Quittons un peu la scène politique de cette autre campagne qui s’annonce, car l’opportunisme de certains atteint un niveau peu glorieux. Oublions aussi les fantasmes assumés ou pas de devenir propriétaire d’une villa de maître, villa qui n’a en soit que peu de valeur à l’échelle territoriale. Rappelons-nous par contre la vraie valeur en jeu, celle de la maîtrise bien pensée de la ville et de l’espace public. Que des promoteurs de droite ne comprennent pas qu’il soit nécessaire de valoriser un espace public pour donner de la valeur à l’espace privé reste pour moi une énigme.
A l’échelle du terrain, nous avons une population de quartier qui demande à ce que son espace hyper densifié soit équilibré et conserve un espace vital commun. Comment peut-on dire qu’un référendum rive gauche contre la rive droite est un acte hautement démocratique? Ceux qui affirment que la population doit pouvoir donner son avis dans le cadre d’un référendum sont les mêmes qui, pour des raisons purement électoralistes, sont incapables d’entendre la demande venant de la population de l’autre rive qui en vient même à manifester dans la rue.

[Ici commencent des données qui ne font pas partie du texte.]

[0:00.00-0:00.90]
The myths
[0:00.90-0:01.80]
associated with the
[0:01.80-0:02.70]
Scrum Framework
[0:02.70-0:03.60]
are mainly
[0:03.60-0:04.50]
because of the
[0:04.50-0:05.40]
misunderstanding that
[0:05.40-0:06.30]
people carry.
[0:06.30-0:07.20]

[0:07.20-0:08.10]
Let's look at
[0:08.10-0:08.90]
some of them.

Mais au-delà de la politique politicienne, intéressons-nous un peu plus à l’échelle du territoire. Il apparaît que pour ce grand quartier de la ville, qui collectionne les plans localisés à haute densité, cette campagne est un espace absolument nécessaire à la respiration. Ce parc potentiel à l’échelle du quartier apporte la preuve qu’il est possible de construire dense, si on pense à y laisser des vides et des parcours qui relient ces vides. La campagne Masset nous permettrait de traverser ce quartier du nord au sud et du parc des Franchises au bord du Rhône.
En plus des PLQ des années 70 et 80, nous avons bientôt le PDQ Michée Chauderon et l’immense pavé du PLQ de la Concorde qui sort de terre. Ainsi, le «vide» de la campagne Masset apparaît pour ce qu’il est, à savoir le minimum vital à laisser ouvert au public pour qu’il puisse respirer.

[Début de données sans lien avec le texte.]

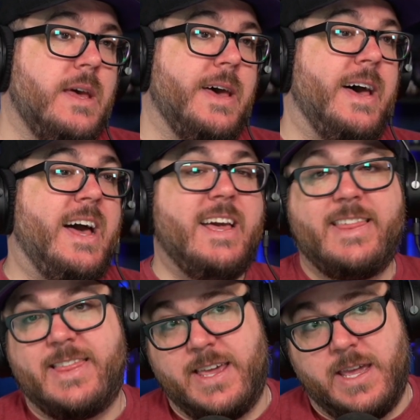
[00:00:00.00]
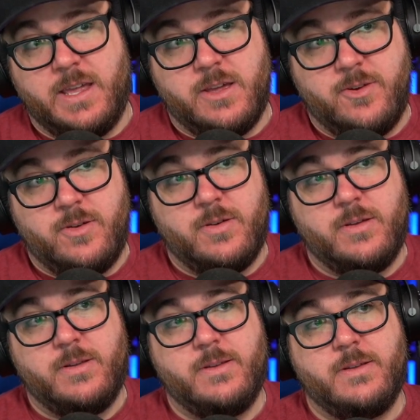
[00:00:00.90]
I think
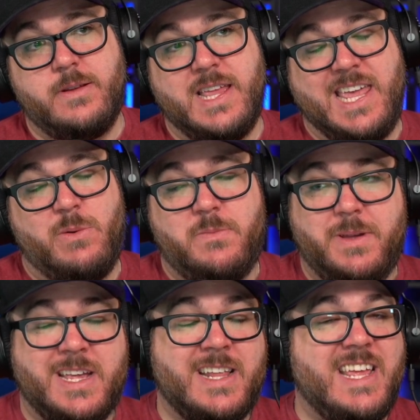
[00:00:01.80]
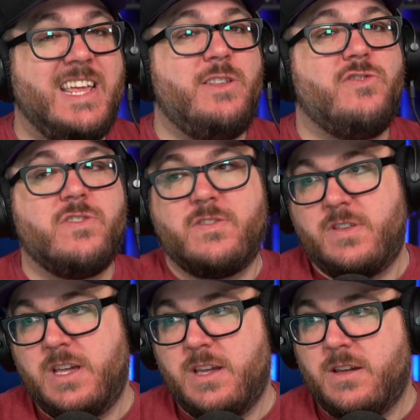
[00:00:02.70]
it would be an
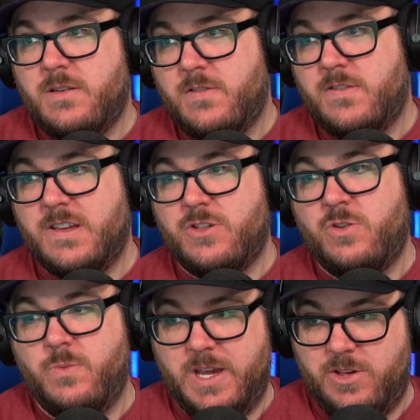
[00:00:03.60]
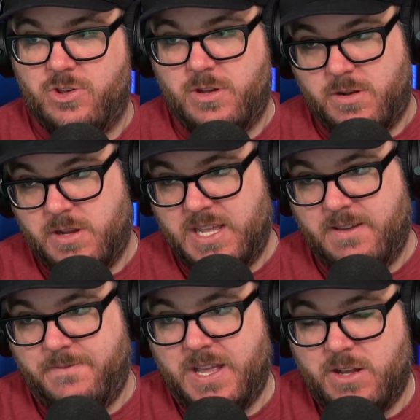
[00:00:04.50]
interesting situation
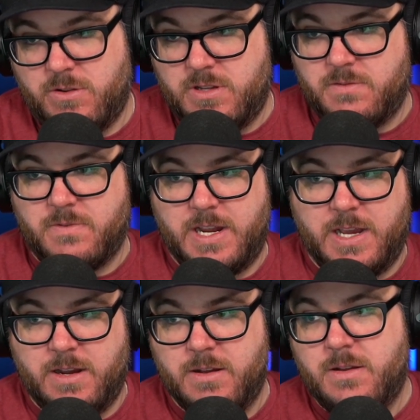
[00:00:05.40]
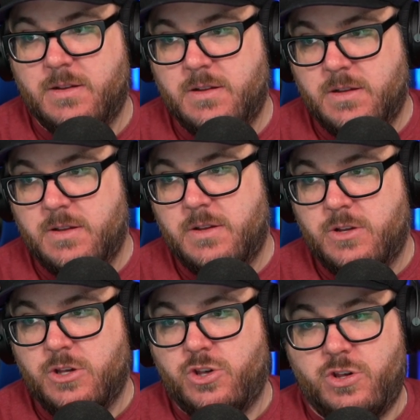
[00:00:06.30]
if Elden Ring
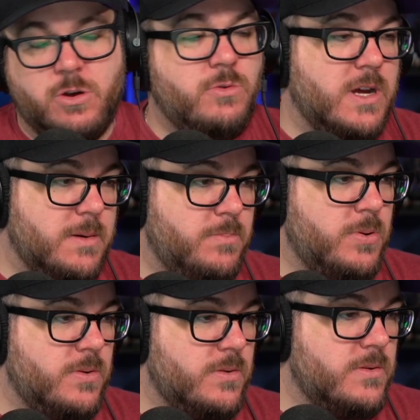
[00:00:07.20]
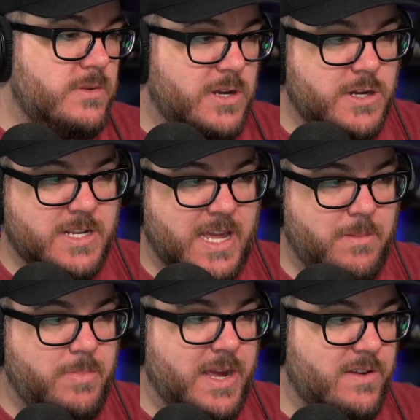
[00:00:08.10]
showed up on Game
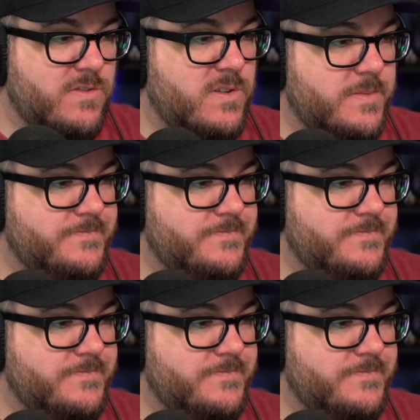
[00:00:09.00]
Pass.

A l’échelle de la ville elle-même, pour bien saisir l’importance de ce territoire, faisons une simple comparaison du quartier Concorde-Masset-Cayla avec le PAV. Mis côte à côte, ces deux «nouveaux» morceaux de ville sont de la même dimension!

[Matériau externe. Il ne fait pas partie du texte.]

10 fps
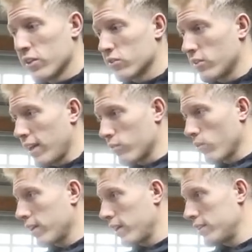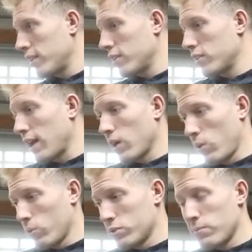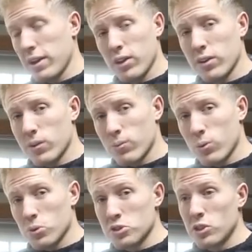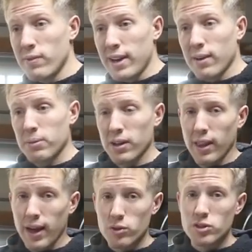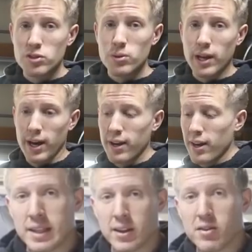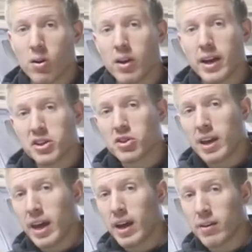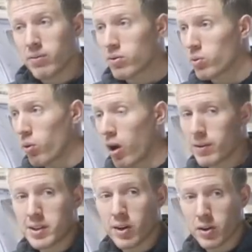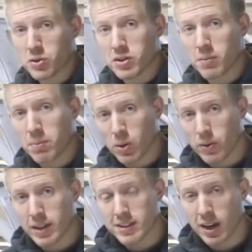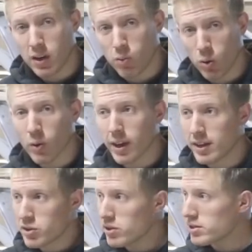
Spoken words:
So that's why I did it. Now, depending on your rules, you may not be allowed to do that. Now, that's all I actually have for raw materials to build the entire roll cage.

Et oui, il y a un parc de logement existant ou en devenir sur la rive droite de la dimension du PAV et il pourrait y avoir un parc ou un morceau de campagne qui fait justement défaut au PAV. Allons nous refuser cette opportunité de campagne à ce territoire immense, alors que pour le PAV nous avons finalement inventé un parc liquide et tout en longueur? Il n’y a pas de Drize à la Concorde, mais il y a une campagne historique et peut être enfin publique: le parc de la campagne Masset.
Il faut voir et comprendre ces échelles territoriales, il faut accepter ce parc et refuser ce référendum qui contredit tout ce que nous essayons de faire en termes de qualité d’espace public pour supporter une densité devenue nécessaire.
Que cela soit pour le quartier, la population ou le territoire, cette campagne est une évidence!